Tebbutt and CBD filed suit in summer of 2010, only months after the disaster, seeking $20 billion in penalties from BP and Transocean, the owner of the Deepwater Horizon, to be used for gulf restoration, and the suit sought information on the amount of oil spilled, as well as identification and amounts of all toxic pollutants.

CBD’s case was dismissed by the district court on June 16, 2011, a decision the conservation group then appealed.

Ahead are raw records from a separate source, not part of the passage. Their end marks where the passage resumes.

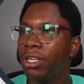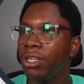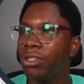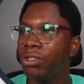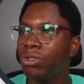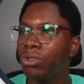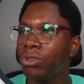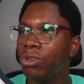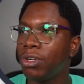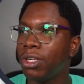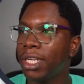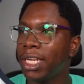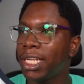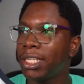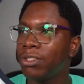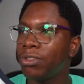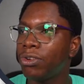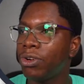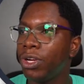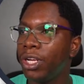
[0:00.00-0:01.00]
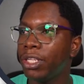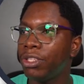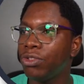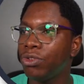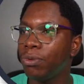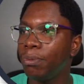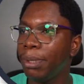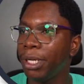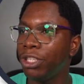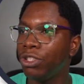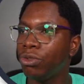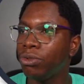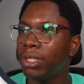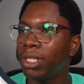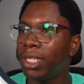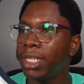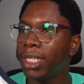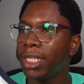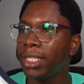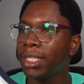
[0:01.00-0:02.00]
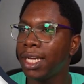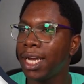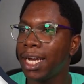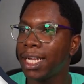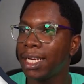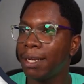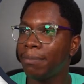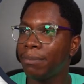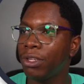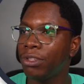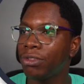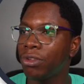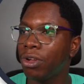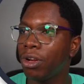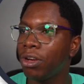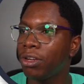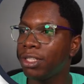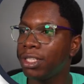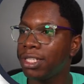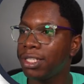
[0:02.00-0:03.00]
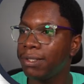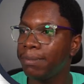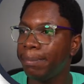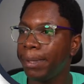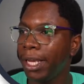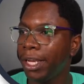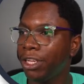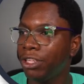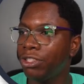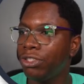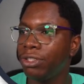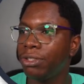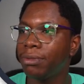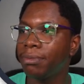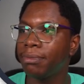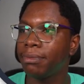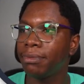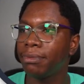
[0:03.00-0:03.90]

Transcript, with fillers: So let's go into page one, and I'm going to clone this pageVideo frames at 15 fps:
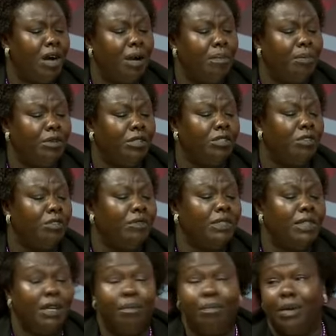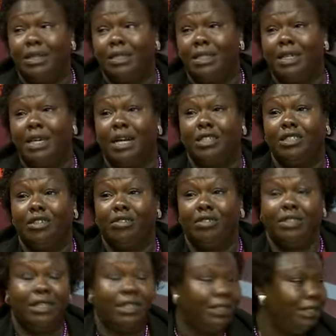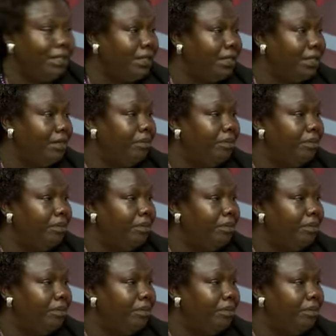approach of celebrating cultural days.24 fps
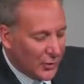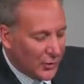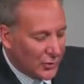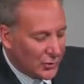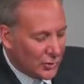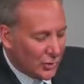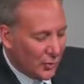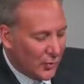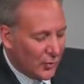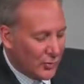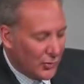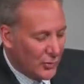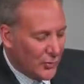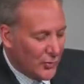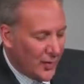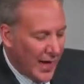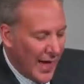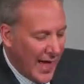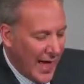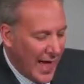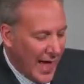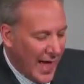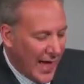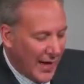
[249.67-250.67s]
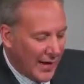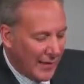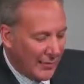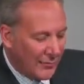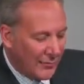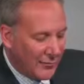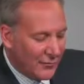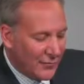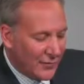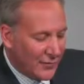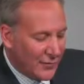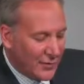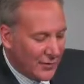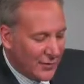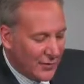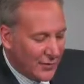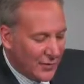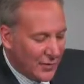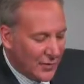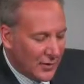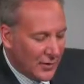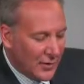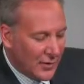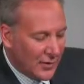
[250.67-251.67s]
So when you have
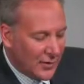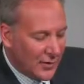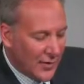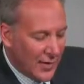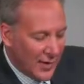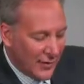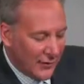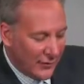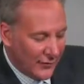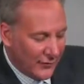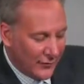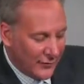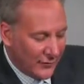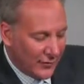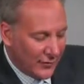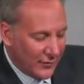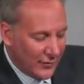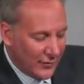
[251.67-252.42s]
this,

While it reversed the district court’s decision on the chemicals under the Emergency Planning and Community Right-to-Know Act, the appellate court upheld the dismissal of CBD’s Clean Water Act claims on the grounds that the claims were mooted when the well was capped. Tebbutt says, “With regard to finding that CBD’s Clean Water Act claims are moot, this means that no citizen ever could pursue a citizen suit against an oil company for an oil spill, because an oil spill will eventually stop.” He adds, “It’s absurd to think Congress intended such a result.” The Clean Water Act, which Congress legislated 40 years ago to protect the nation’s waters, allows citizens to sue polluters and has resulted in a significant decline in industrial pollution.